La colère avait traversé le visage de Chilpéric, et avant que le vieil homme n'eût pu faire un geste supplémentaire à l'encontre de Phœbus, la lame du Chevalier Blanc avait dansé dans les airs et avait tranché la gorge du paysan. Le sang avait abondamment coulé, recouvert le sol, la table, la chaise et la tunique de Phœbus dans un jaillissement écarlate.

Les cinq compagnons, trop stupides pour comprendre leur erreur, s'étaient élancés sur Chilpéric.

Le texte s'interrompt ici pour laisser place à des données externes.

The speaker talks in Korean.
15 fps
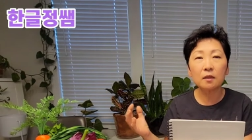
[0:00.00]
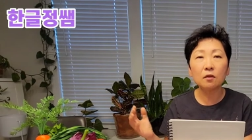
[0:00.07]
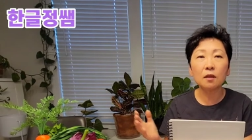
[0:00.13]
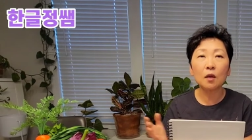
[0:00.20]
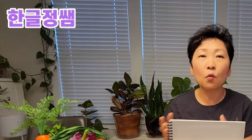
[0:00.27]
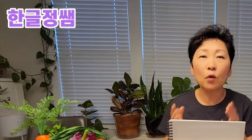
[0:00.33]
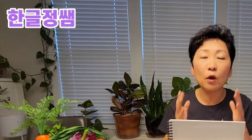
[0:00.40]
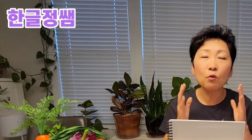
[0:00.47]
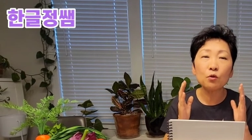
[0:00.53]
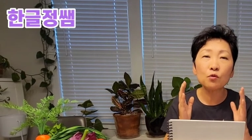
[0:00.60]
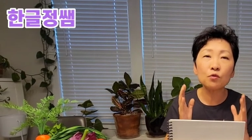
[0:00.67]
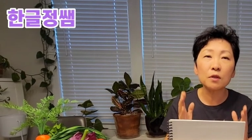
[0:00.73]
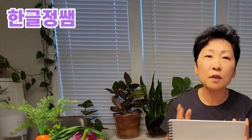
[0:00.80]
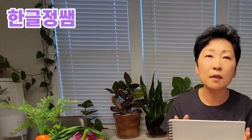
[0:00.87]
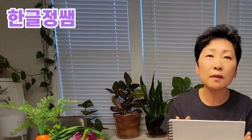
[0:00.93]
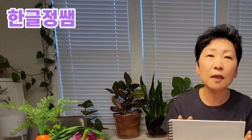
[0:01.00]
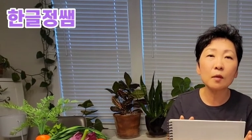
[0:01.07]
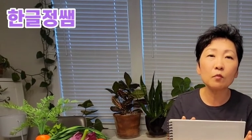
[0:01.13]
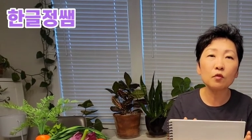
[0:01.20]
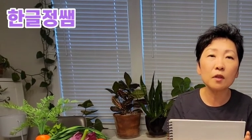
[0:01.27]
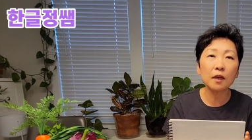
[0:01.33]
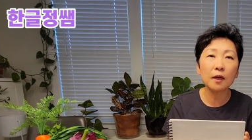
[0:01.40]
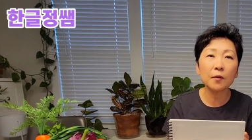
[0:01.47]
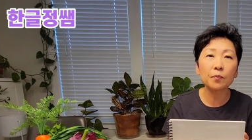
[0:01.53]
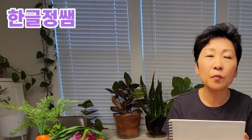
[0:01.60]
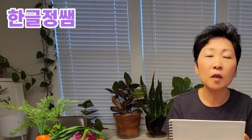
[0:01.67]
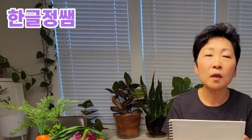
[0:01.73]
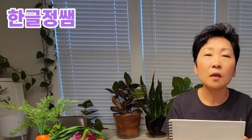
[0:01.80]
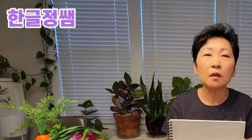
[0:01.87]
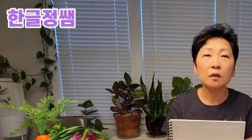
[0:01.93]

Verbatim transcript: 이렇게 외울 수 있기 때문에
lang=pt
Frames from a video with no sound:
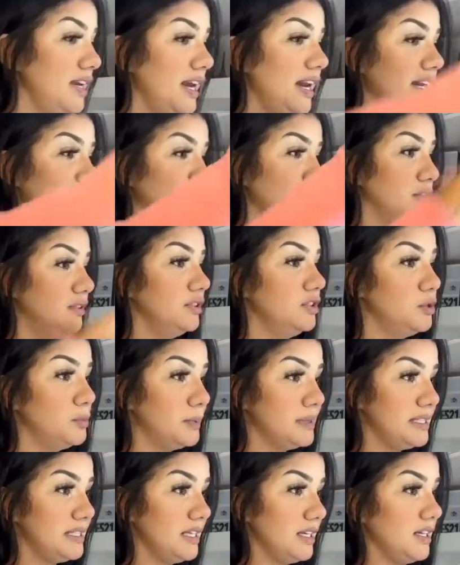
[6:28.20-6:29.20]
ele é todo, tipo
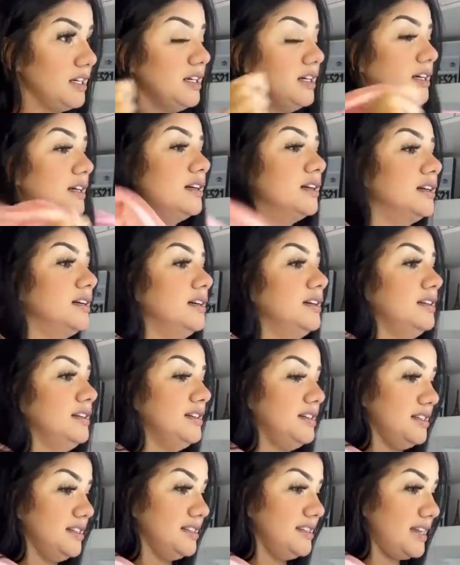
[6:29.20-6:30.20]
assim,
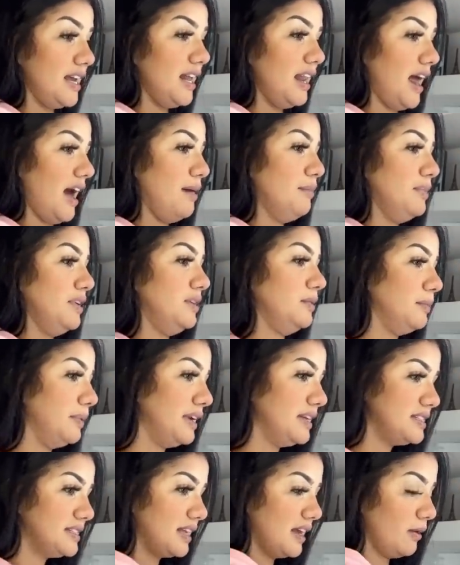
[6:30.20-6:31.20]
Sei lá, mano,
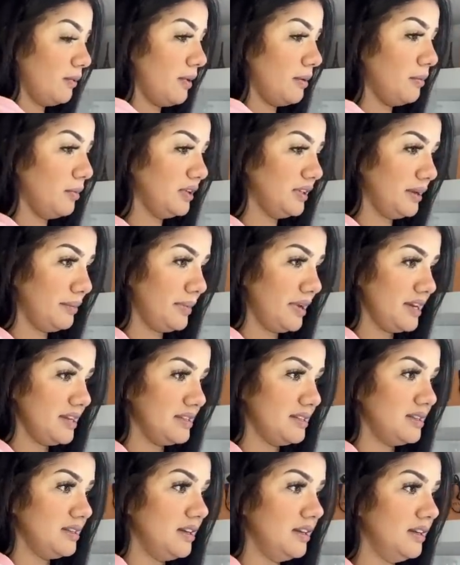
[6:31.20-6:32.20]
parece que é uma moda
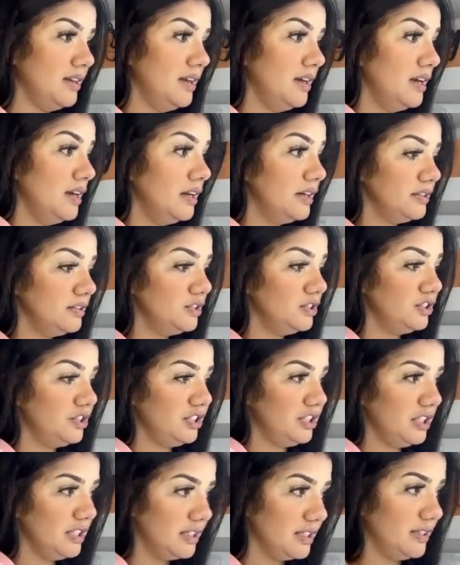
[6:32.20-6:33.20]
mais
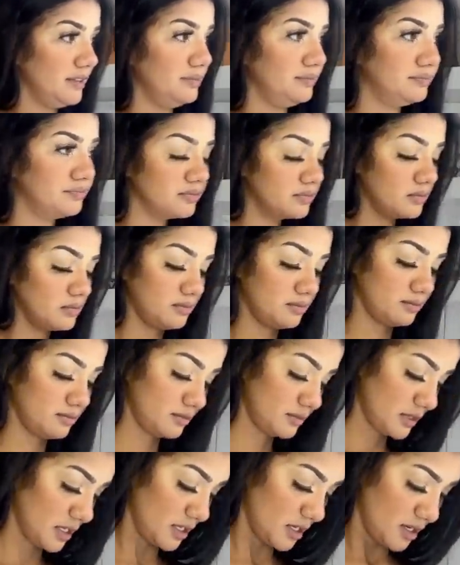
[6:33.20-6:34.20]
antiga.
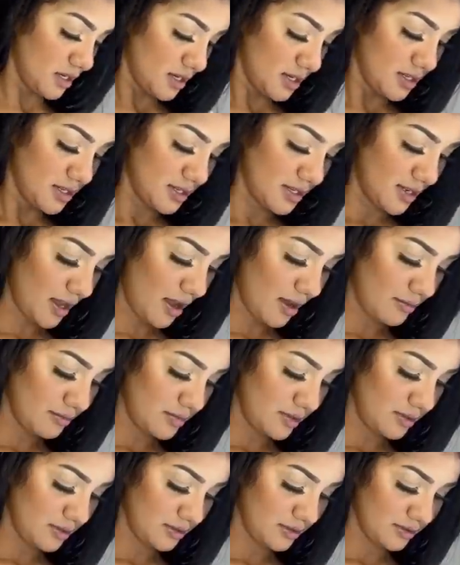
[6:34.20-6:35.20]

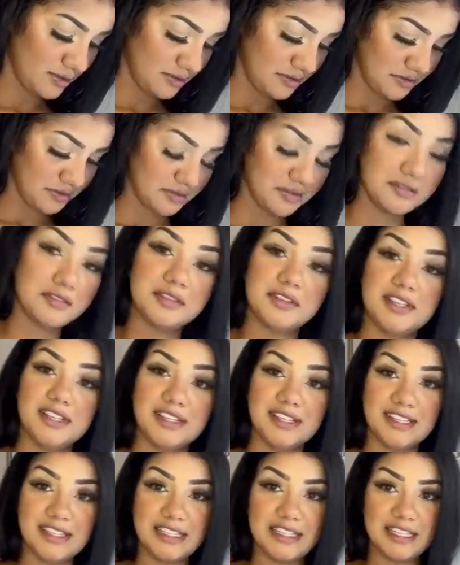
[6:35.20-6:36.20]
Sabe?
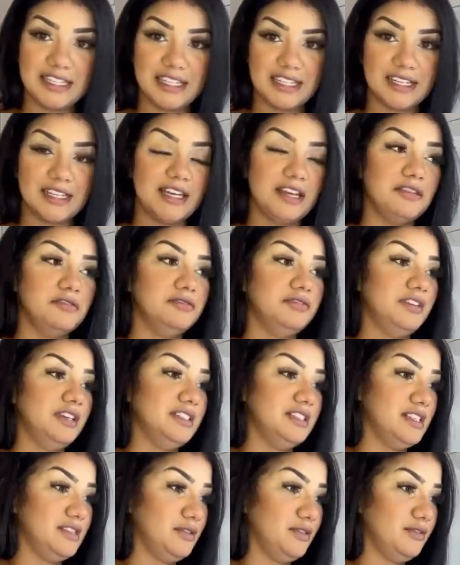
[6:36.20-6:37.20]
Enfim,
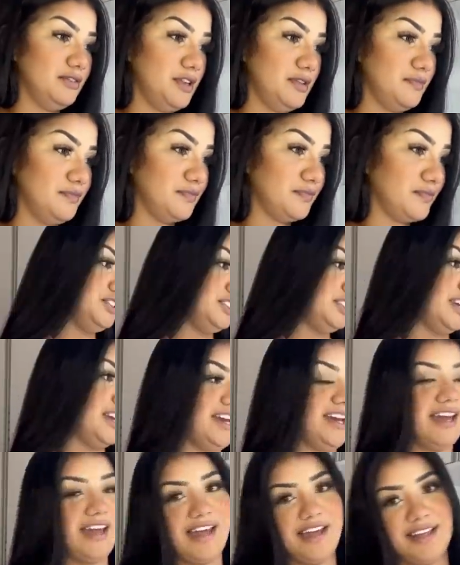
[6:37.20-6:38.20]
vocês vão ver.
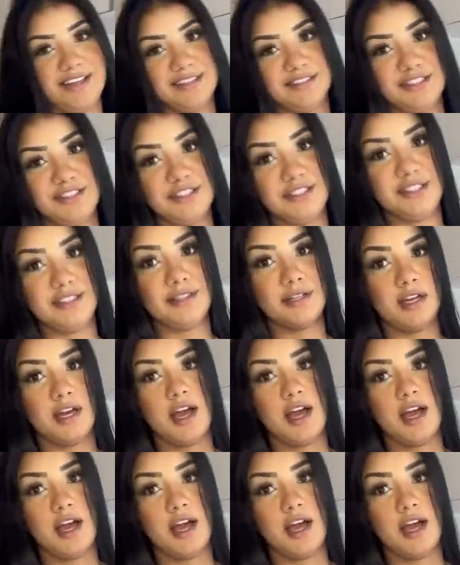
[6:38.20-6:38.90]
Gente!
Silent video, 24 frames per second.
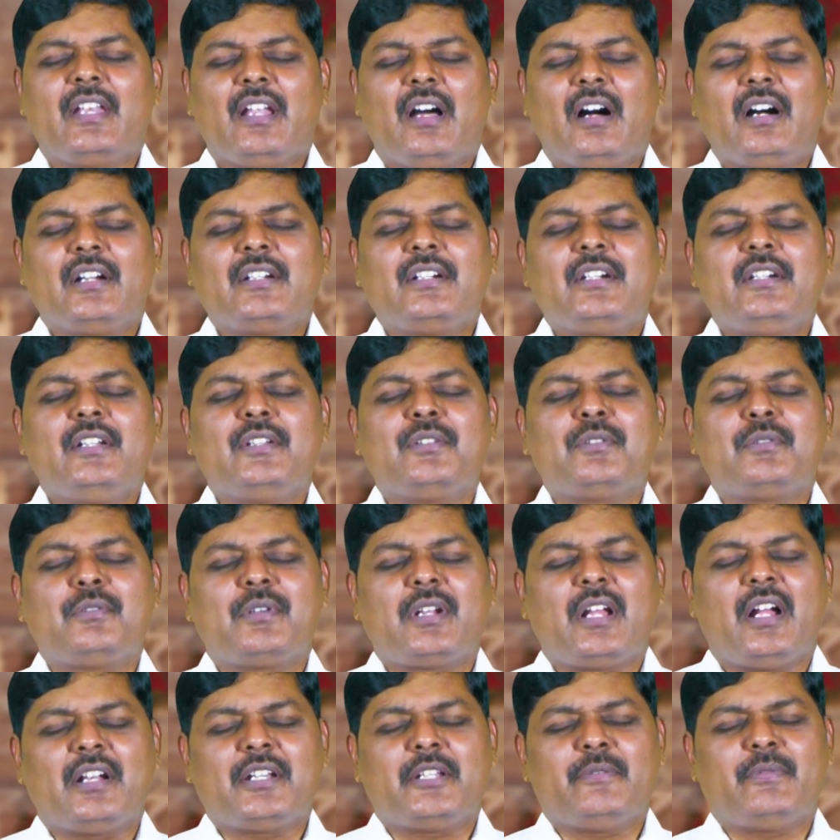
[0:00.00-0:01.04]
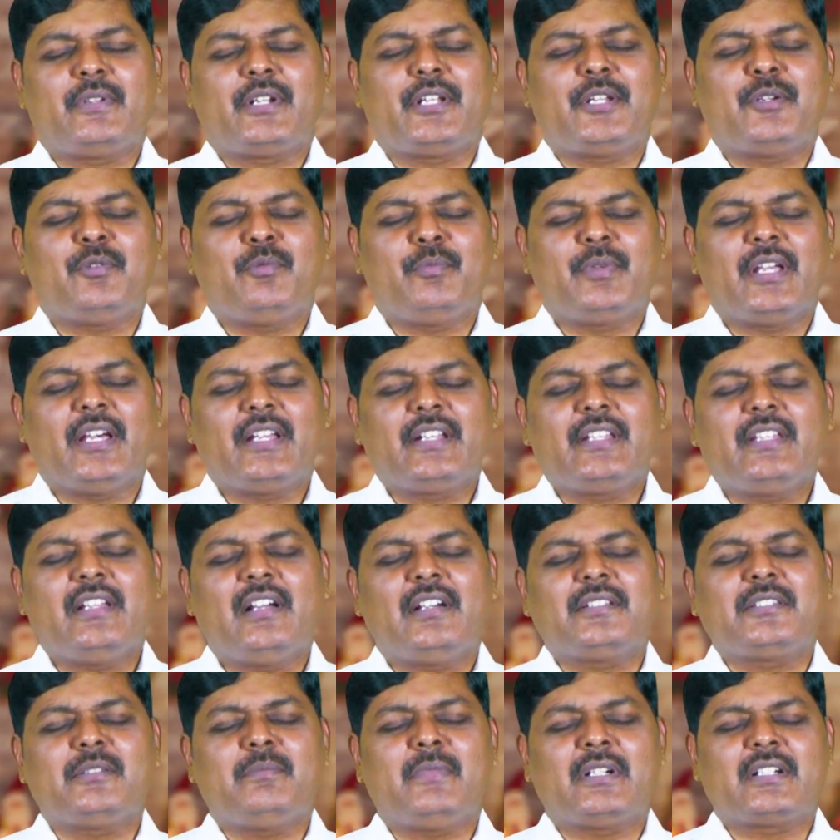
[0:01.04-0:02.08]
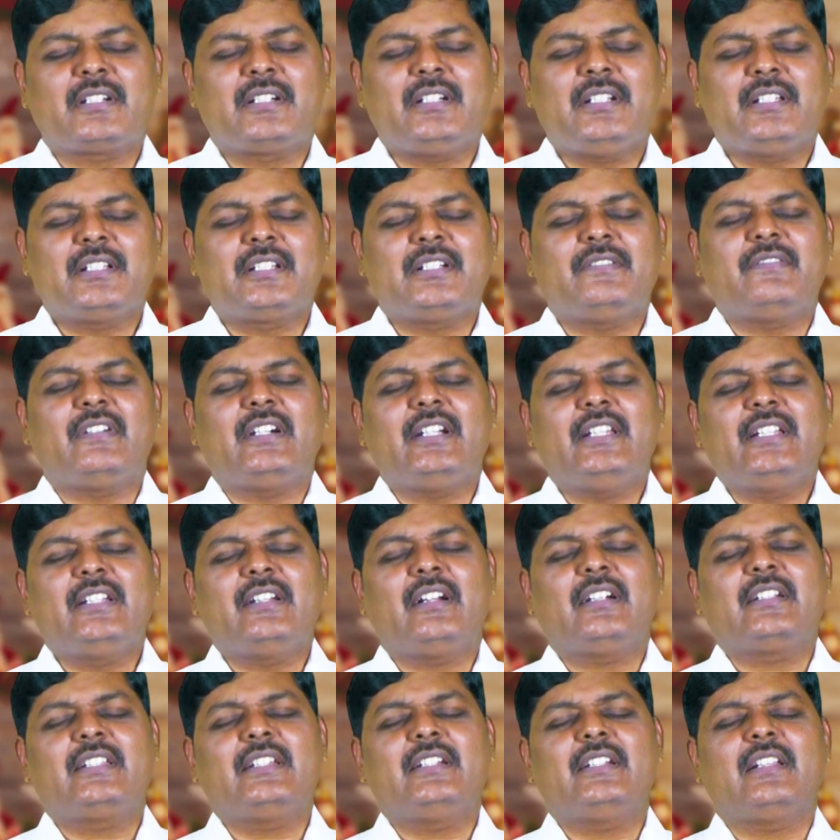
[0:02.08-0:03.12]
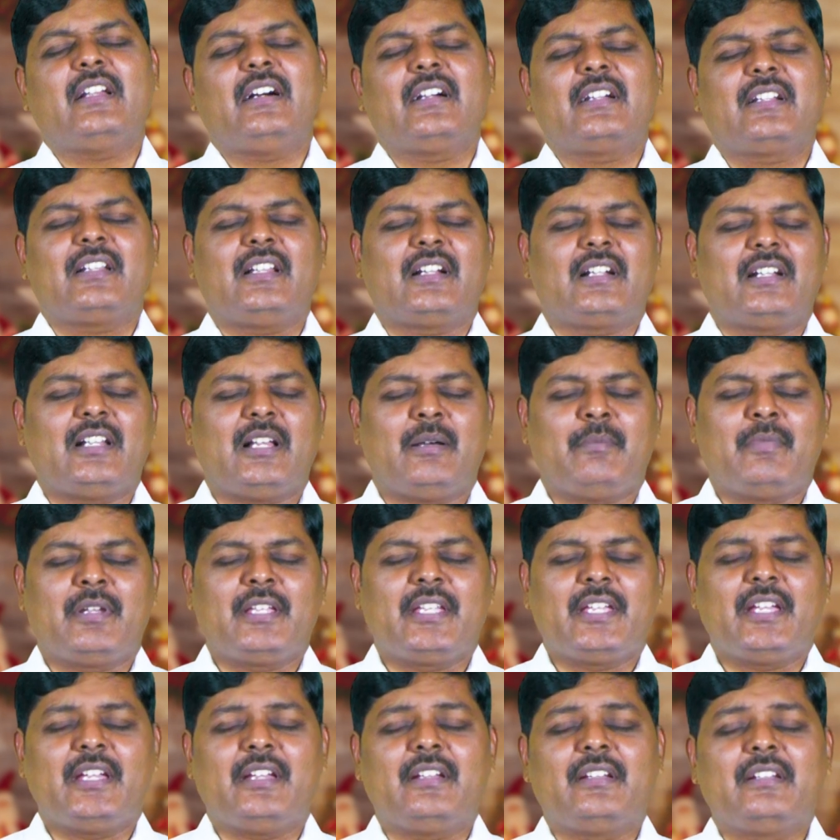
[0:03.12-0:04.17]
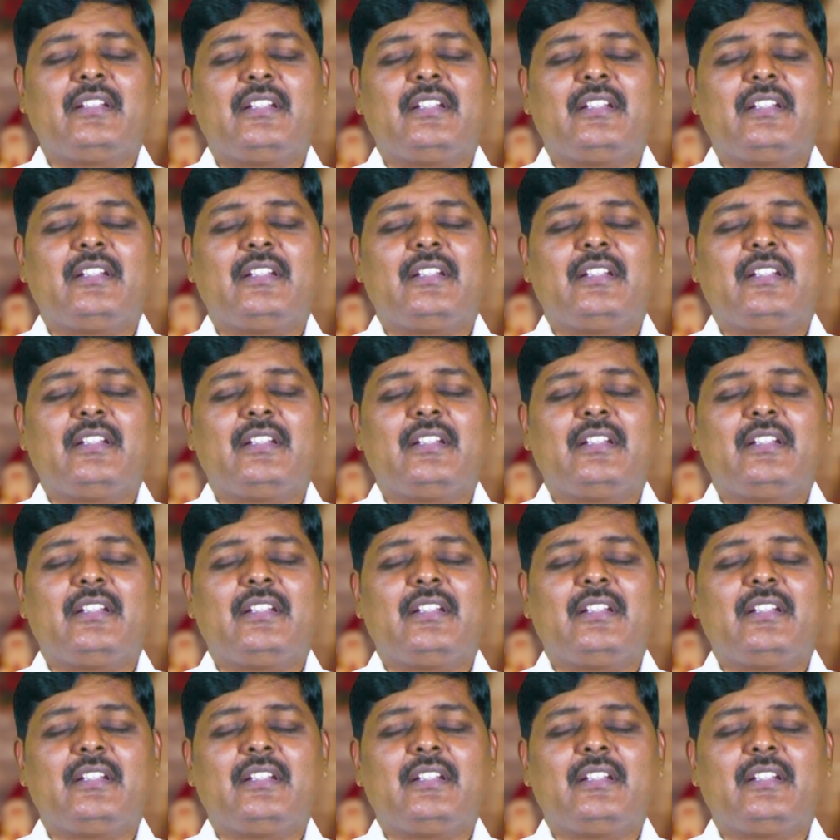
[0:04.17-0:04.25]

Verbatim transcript: நாங்களும் கூட ஆண்டவரே உண்மை அறியாத மக்களுக்கு வழிகாட்டிகளாக நாங்கள் அமைய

Le Chevalier en avait tué deux avec une étonnante célérité, sans que Phœbus n'eût vu quoi que ce fût. Les têtes étaient tombées, puis deux autres emmanchés avaient suivi le mouvement, leurs tripes à l'air. Le dernier avait reculé, découvrant les cadavres de ses camarades, et avait couru pour s'échapper. Mais il s'était élevé dans les airs et avait été ramené à Chilpéric. La terreur avait empli la gorge de l'homme.

— Où crois-tu aller ?

— Je vous en prie, sir. Je ne voulais pas. Ils m'ont forcé. Pi... pitié !

— Trop tard. Telle est la sentence lorsque la bêtise menace un Chevalier-Mage !

La bouche de l'homme avait voulu lâcher un cri de terreur, mais la lame dans sa gorge l'en avait empêché. Phœbus était resté stupéfait, mais n'avait ressenti aucune peur... plutôt... de la satisfaction ?

— Je... C'était de la Magie... Je...

Chilpéric avait rengainé sa lame, laissé tomber le cadavre de l'homme et avait tendu sa main à Phœbus.

— Viens avec moi, et je t'apprendrai, sur mon honneur, à te battre aussi vaillamment que tous les Chevaliers. Deviens mon écuyer et les hommes ne te feront jamais plus subir d'avanies. Construis-toi un avenir, Phœbus le Radieux !

Phœbus avait attrapé sa main et l'avait suivi, sans même réfléchir. Chilpéric avait lancé une bourse au propriétaire de L'Abeille sur la Rose,s'était excusé pour les désagréments et s'était enfui sous la neige avec son futur nouvel écuyer.